▶ _Goal of the exercise_
Please retype the entries exactly as they stand, leaving out any pictures.

▶ _The data_
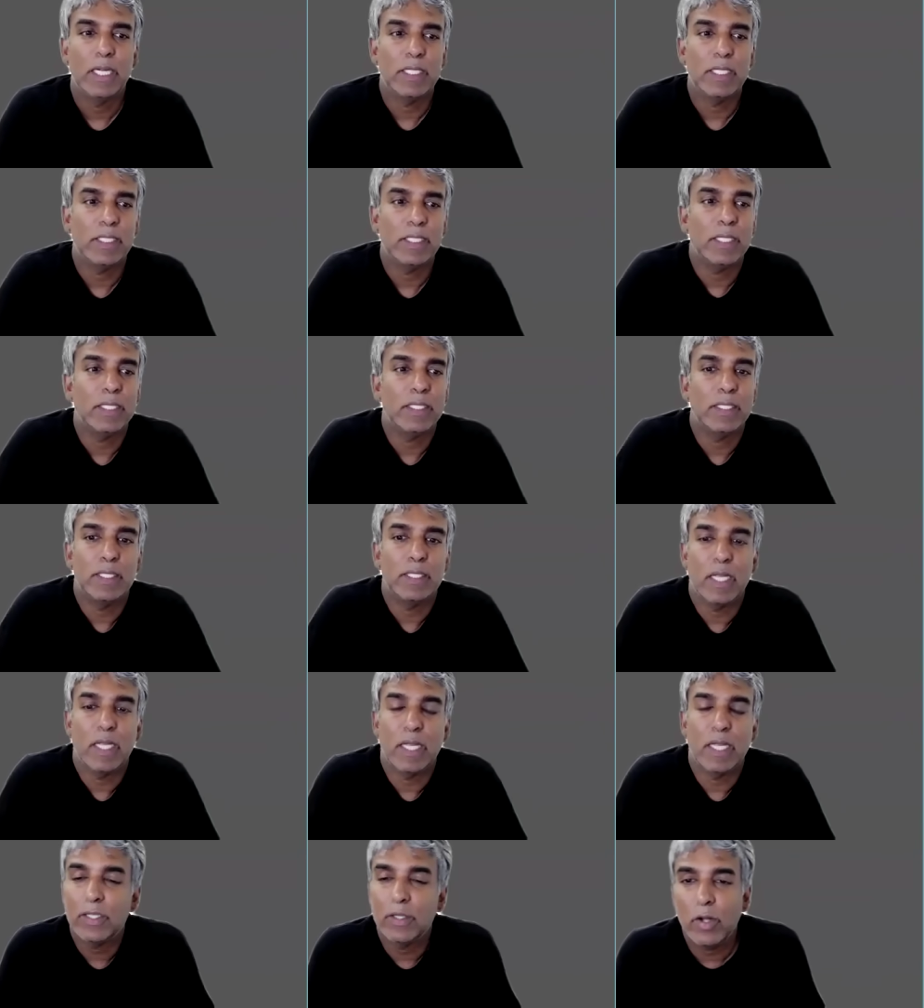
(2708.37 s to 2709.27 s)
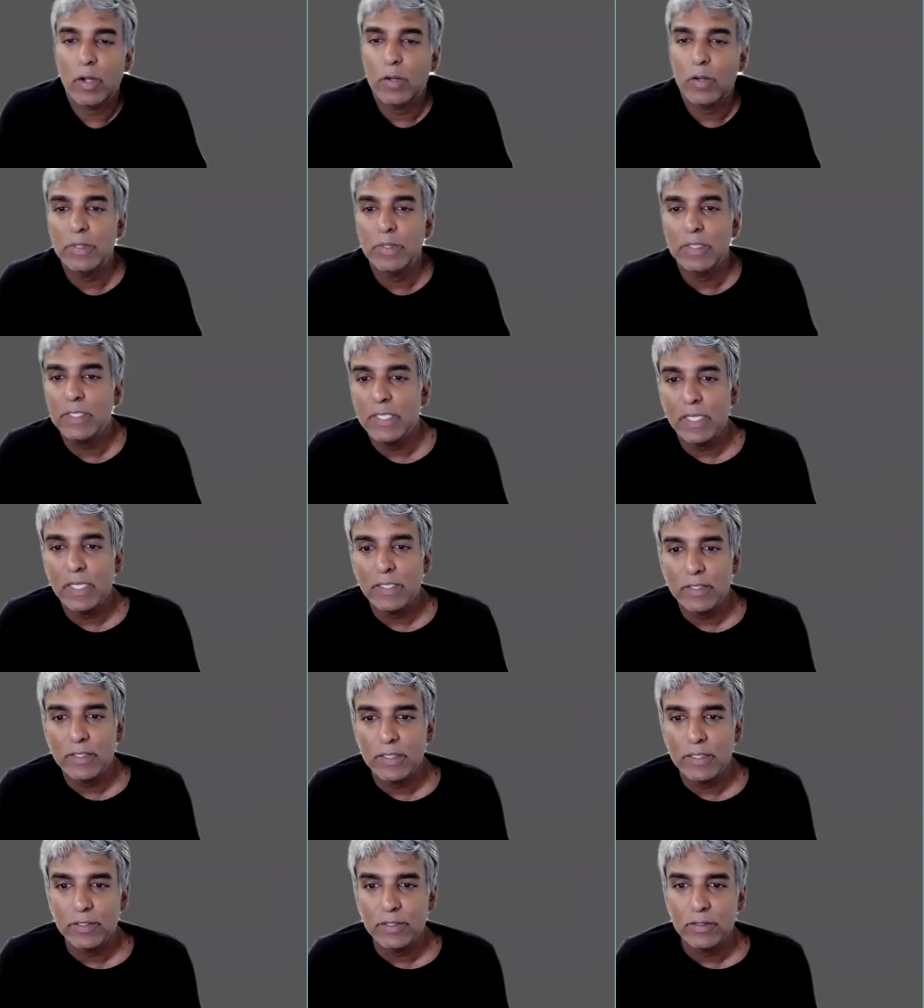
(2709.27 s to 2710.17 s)
And they're always
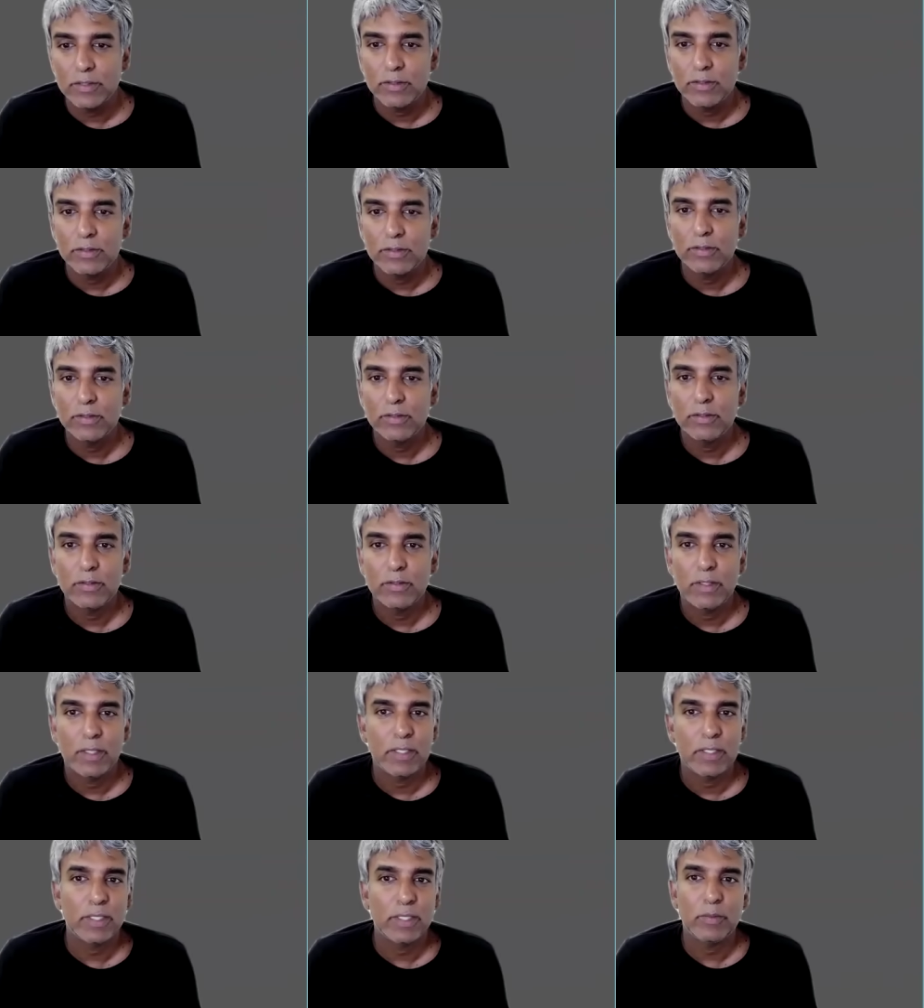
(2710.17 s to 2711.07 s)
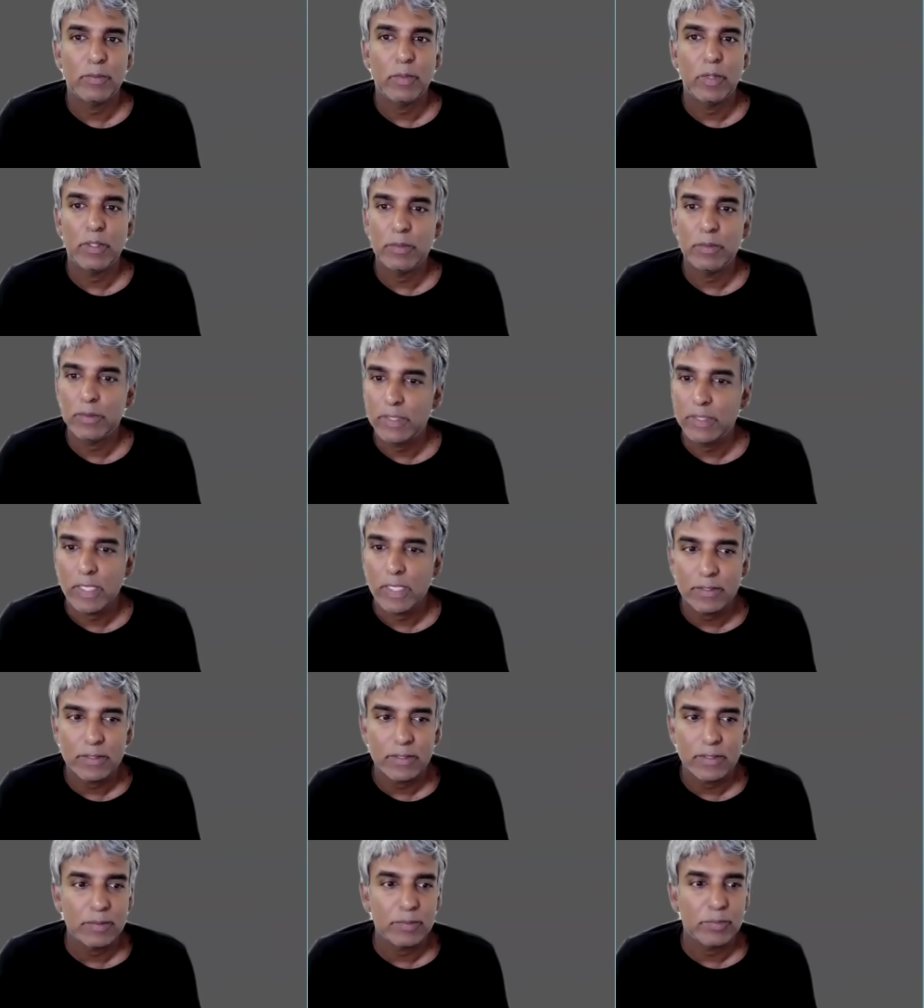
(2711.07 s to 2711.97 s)
assassinations. And they want to
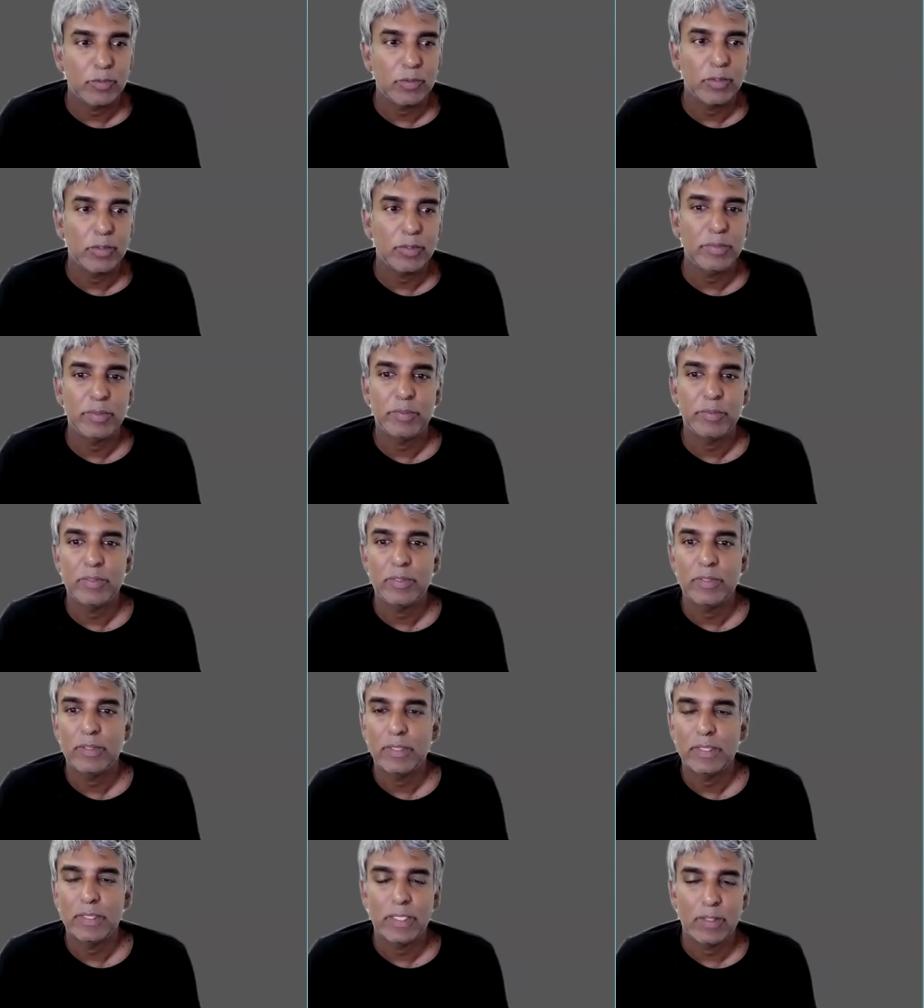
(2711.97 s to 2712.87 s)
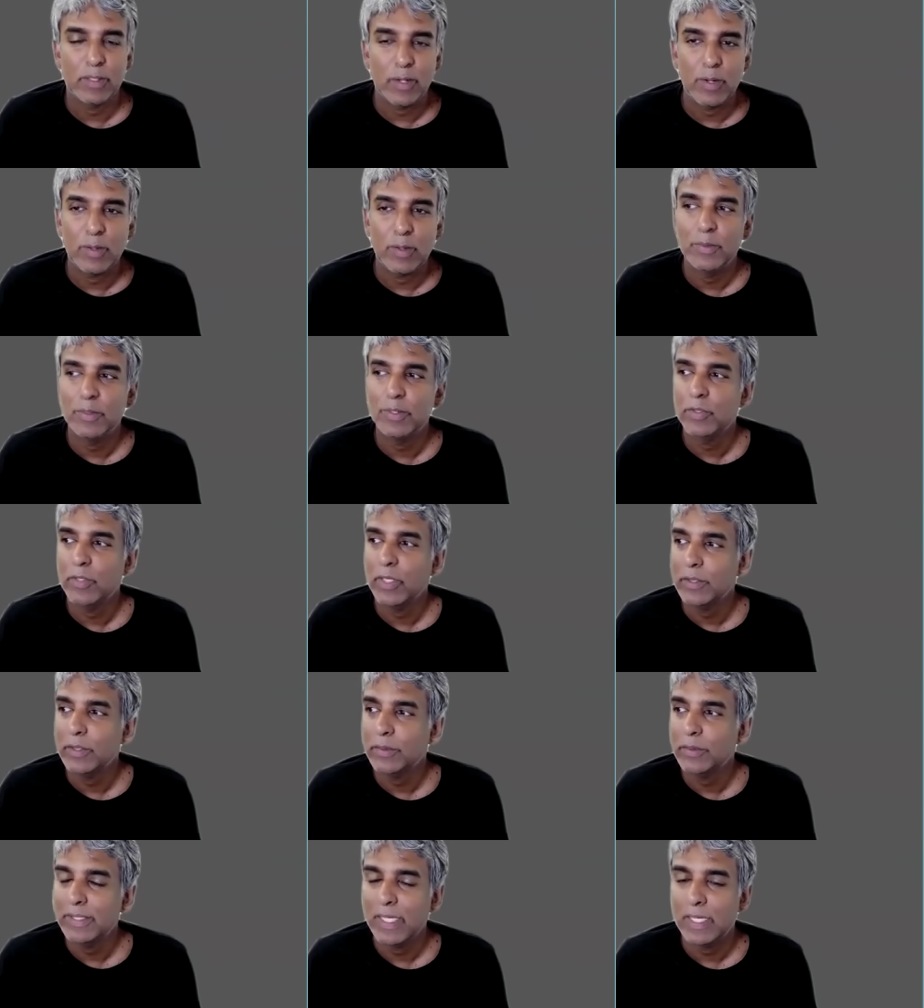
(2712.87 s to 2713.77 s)
assassinate more people. And they're always
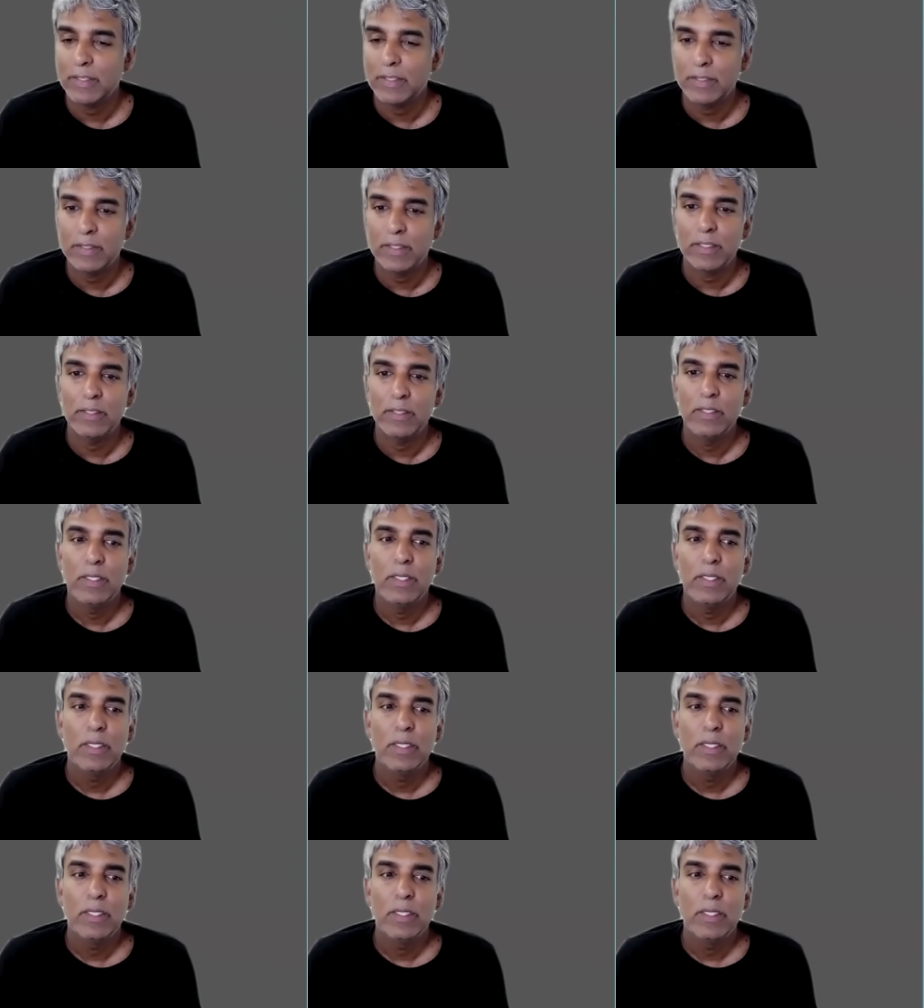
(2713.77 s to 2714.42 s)
trying to assassinate.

▶ _Written solution_
(2708.37 s to 2709.27 s)
(2709.27 s to 2710.17 s)
And they're always
(2710.17 s to 2711.07 s)
(2711.07 s to 2711.97 s)
assassinations. And they want to
(2711.97 s to 2712.87 s)
(2712.87 s to 2713.77 s)
assassinate more people. And they're always
(2713.77 s to 2714.42 s)
trying to assassinate.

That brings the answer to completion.